Quindi i Troiani a rivelar stringessi

I riposti tesori ed in due parti

Dividendoli tutti.....

È un lampo, che tosto si dilegua. Ma quale lampo rivelatore per la società stessa in cui sorgeva il poema![17].

E questi stessi guerrieri, in guerra così selvaggiamente feroci, hanno come la nostalgia del loro tetto natio, delle loro gioie familiari. Non ingaggiano mai la pugna senza che abbiano abbracciato la famiglia presente, o rivolto il pensiero più affettuoso alla casa lontana[18]. È questo stesso pensiero che delle volte, per reazione e per attaccamento alla vita, li rende più spietati.
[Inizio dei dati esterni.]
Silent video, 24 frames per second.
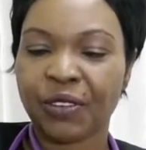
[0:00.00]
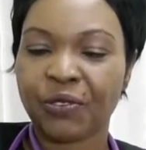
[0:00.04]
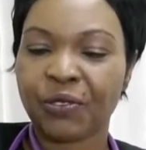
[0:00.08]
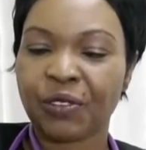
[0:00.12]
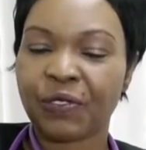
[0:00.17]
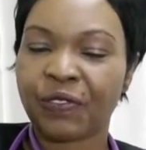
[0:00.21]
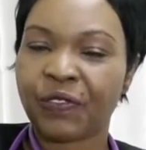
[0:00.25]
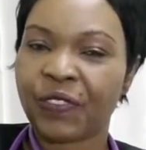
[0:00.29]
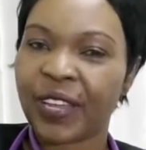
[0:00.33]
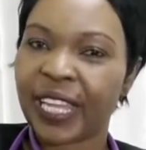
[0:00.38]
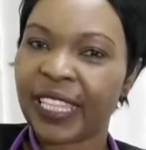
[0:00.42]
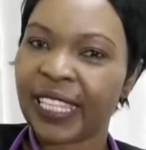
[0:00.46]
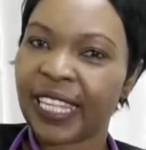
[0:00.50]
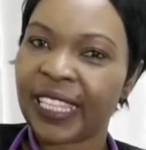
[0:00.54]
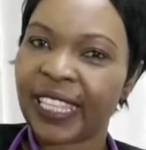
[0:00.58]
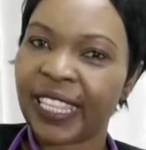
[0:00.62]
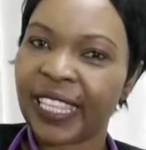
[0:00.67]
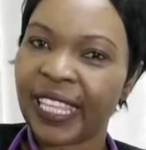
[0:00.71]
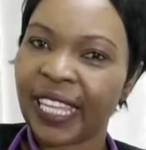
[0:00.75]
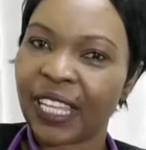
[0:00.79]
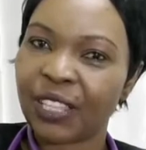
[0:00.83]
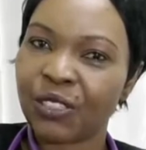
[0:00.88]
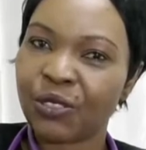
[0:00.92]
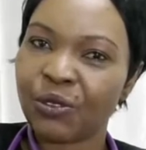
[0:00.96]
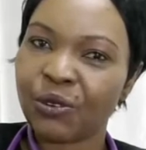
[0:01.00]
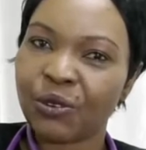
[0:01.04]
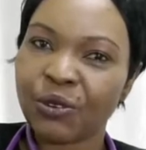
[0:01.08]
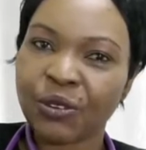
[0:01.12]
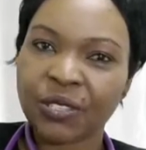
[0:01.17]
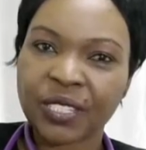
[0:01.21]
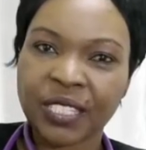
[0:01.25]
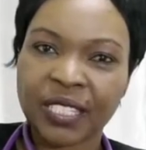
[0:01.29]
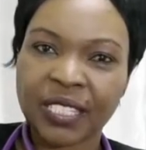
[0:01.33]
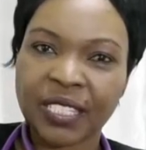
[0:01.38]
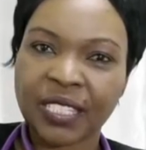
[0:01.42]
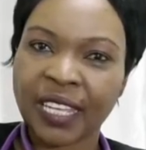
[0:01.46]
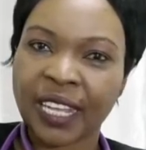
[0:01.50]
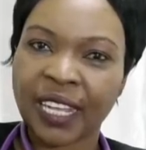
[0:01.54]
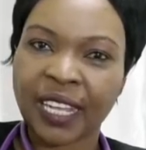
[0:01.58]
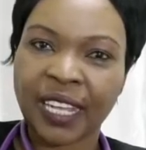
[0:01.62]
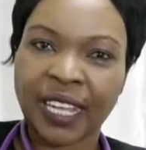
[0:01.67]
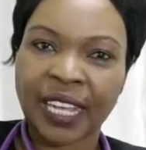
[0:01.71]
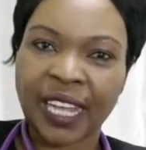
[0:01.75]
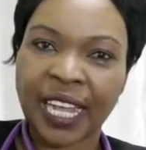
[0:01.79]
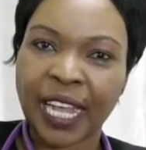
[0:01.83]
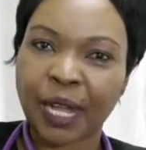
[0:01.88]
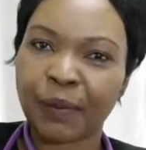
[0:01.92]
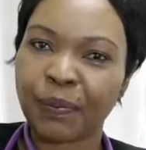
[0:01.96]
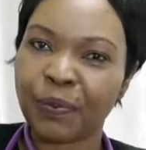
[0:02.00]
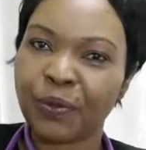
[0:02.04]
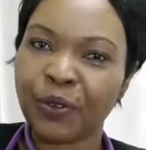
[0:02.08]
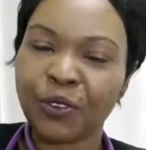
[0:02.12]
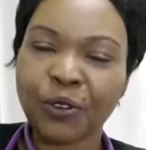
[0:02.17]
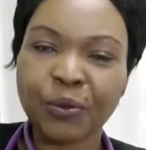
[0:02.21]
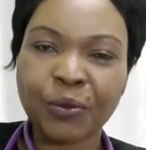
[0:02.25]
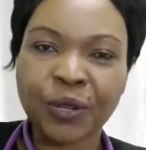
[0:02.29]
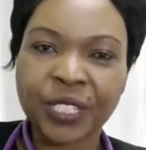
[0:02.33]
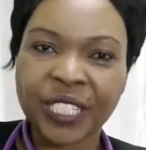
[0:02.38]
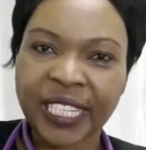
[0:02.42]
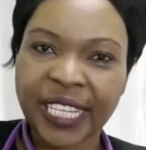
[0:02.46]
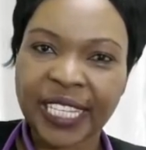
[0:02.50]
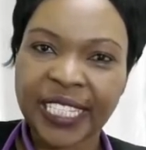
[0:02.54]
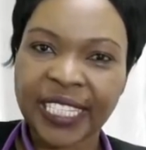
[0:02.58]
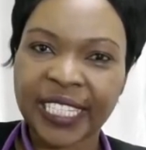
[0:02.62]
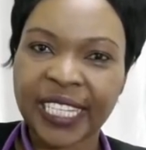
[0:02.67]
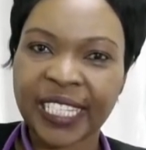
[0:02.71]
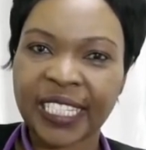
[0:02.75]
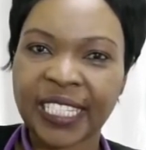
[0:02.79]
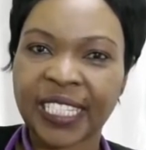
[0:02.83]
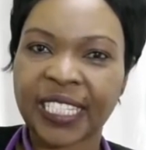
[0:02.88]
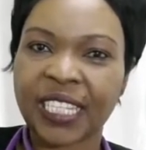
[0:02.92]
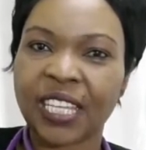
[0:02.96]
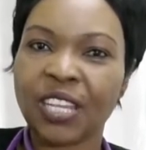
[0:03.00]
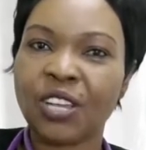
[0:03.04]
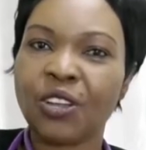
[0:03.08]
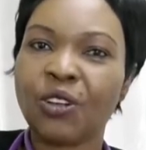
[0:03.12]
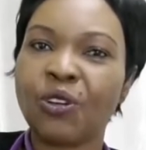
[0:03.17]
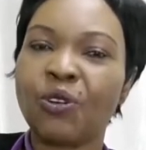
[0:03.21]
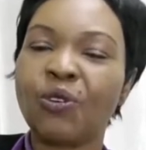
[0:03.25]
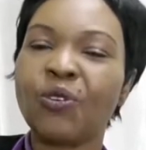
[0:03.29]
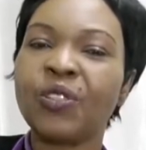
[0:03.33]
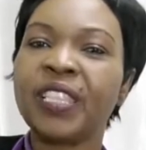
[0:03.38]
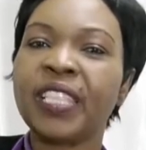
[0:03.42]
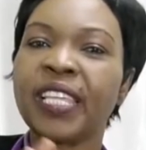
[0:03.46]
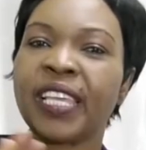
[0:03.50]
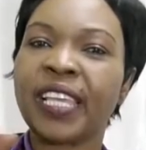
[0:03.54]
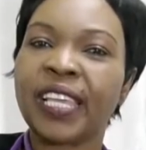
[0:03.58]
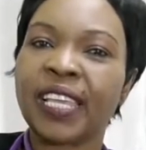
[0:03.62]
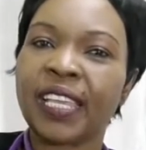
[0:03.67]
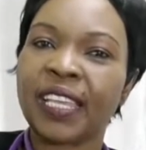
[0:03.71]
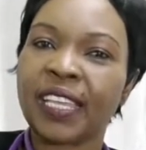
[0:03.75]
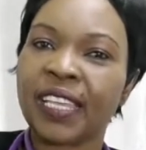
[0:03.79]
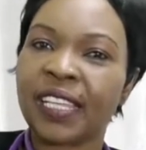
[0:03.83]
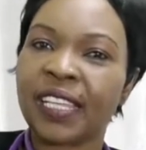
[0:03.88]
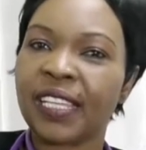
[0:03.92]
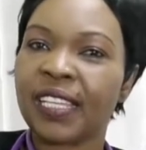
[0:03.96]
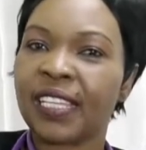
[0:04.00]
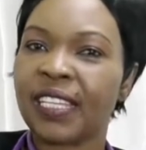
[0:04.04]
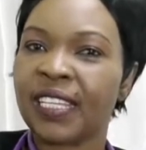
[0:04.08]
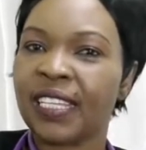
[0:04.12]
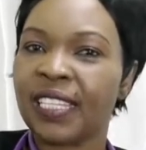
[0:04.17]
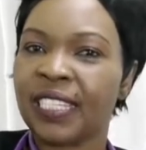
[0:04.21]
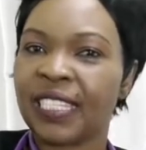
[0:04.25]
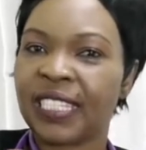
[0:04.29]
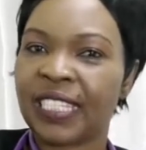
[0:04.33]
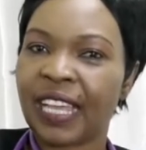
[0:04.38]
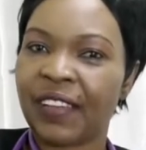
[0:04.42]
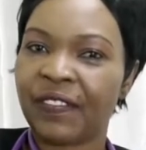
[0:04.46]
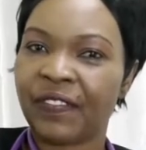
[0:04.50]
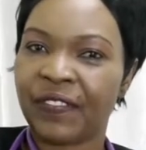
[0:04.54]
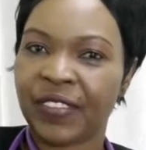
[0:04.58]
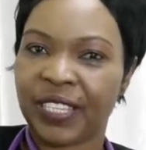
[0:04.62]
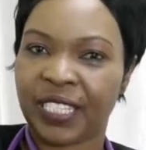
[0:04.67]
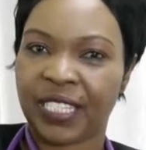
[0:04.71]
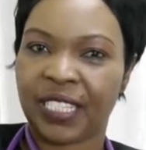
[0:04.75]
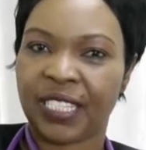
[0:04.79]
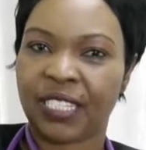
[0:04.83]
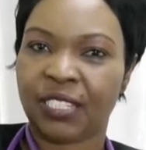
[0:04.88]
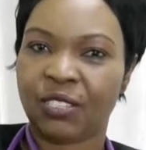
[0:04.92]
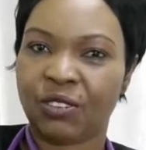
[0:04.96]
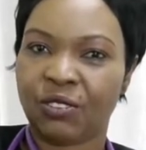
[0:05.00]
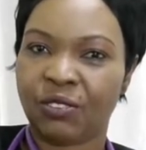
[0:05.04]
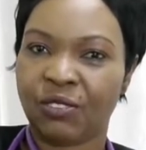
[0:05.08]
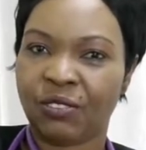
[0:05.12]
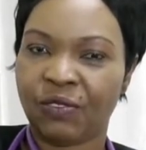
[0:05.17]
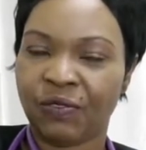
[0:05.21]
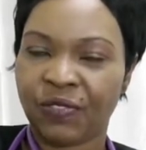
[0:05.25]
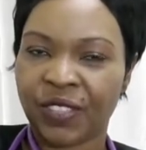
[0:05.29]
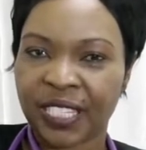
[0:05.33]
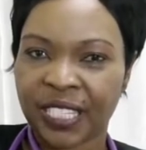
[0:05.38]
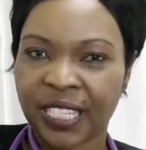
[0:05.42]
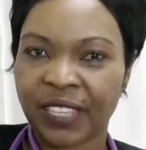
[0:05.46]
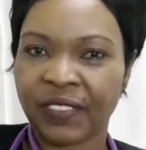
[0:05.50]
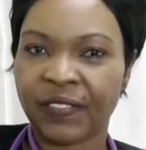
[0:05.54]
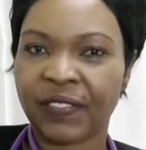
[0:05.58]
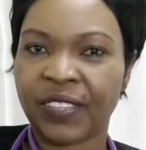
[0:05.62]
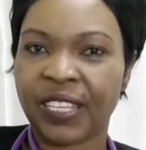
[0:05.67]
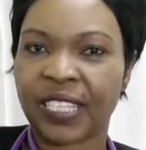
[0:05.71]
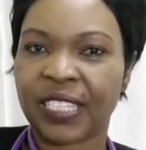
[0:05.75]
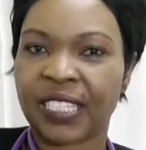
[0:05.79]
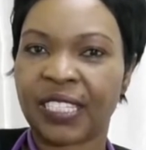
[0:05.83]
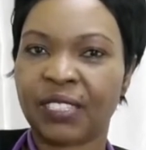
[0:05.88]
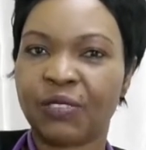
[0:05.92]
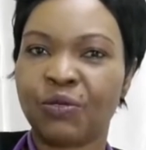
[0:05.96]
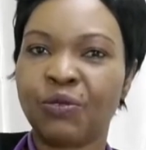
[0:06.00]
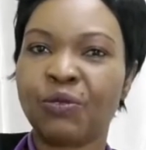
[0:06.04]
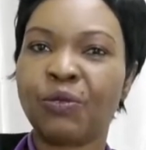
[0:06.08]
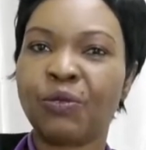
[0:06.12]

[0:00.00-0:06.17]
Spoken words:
we find that there are those abnormal changes on the surface of the cervix. We'll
E piangono anche talvolta, il pianto del forte, quello che si versa per i dolori degli altri!

L’ira turbinosa di Achille, che pure, nel suo rovescio, è affetto di Patroclo, si piega al dolore di Priamo, e le lagrime del padre dell’ucciso si confondono insieme con quelle dell’uccisore del figlio[19].

Pure inevitabile e usuale, com’è la guerra in periodi, quali questi, di scarsa produzione, quando, imposta dalla difesa, facilmente trascorre all’offesa; nondimeno l’Iliade stessa ce la presenta come un male rovinoso che si abbatte per triste decreto del fato sugli uomini. Nella sua rappresentazione simbolica essa appare, quasi come più tardi nel grande quadro di Rubens, scortata e corteggiata dallo spavento e dalla fuga, guidata dalla contesa che va compiendo la triste e dolorosa opera sua[20]. Quegli stessi spettacoli di zuffe sanguinose, quasi riflettute in uno specchio del disinganno, si risolvono in un quadro di desolazione e di tristezza, onde pare che si svolga una voce ch’è di pietà e di accusa.